(Saved data entries)
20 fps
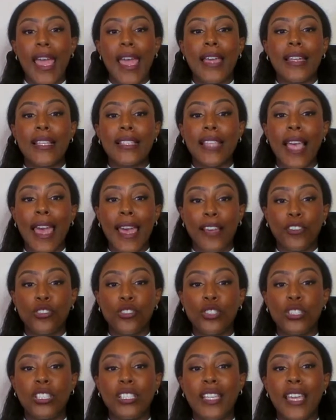and it's
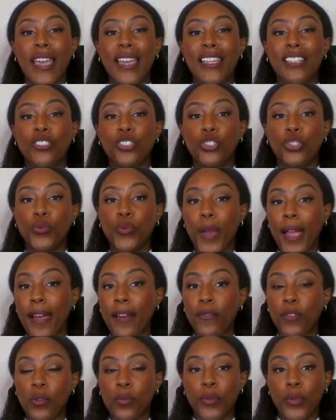actually a
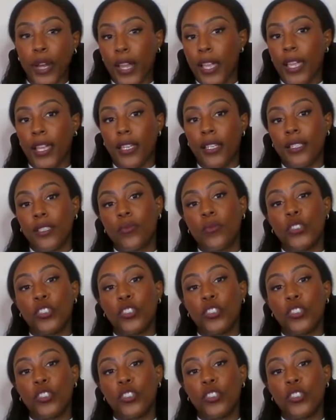travel brand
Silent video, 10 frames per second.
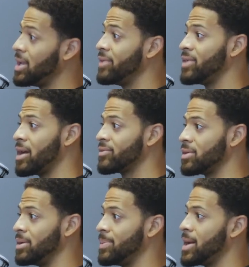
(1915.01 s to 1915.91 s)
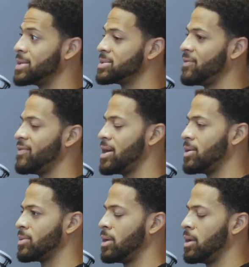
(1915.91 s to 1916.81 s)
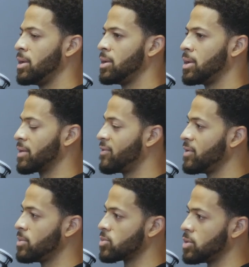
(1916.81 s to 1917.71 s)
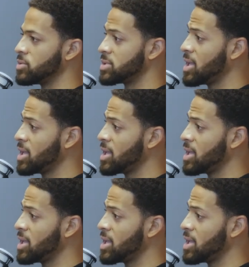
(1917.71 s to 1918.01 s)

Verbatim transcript: And even after he passed, I found like film rolls.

▶ _The problem_
The records above are to be repeated word for word, with the pictures omitted.

▶ _Your solution_
20 fps
and it's
actually a
travel brand
Silent video, 10 frames per second.
(1915.01 s to 1915.91 s)
(1915.91 s to 1916.81 s)
(1916.81 s to 1917.71 s)
(1917.71 s to 1918.01 s)

Verbatim transcript: And even after he passed, I found like film rolls.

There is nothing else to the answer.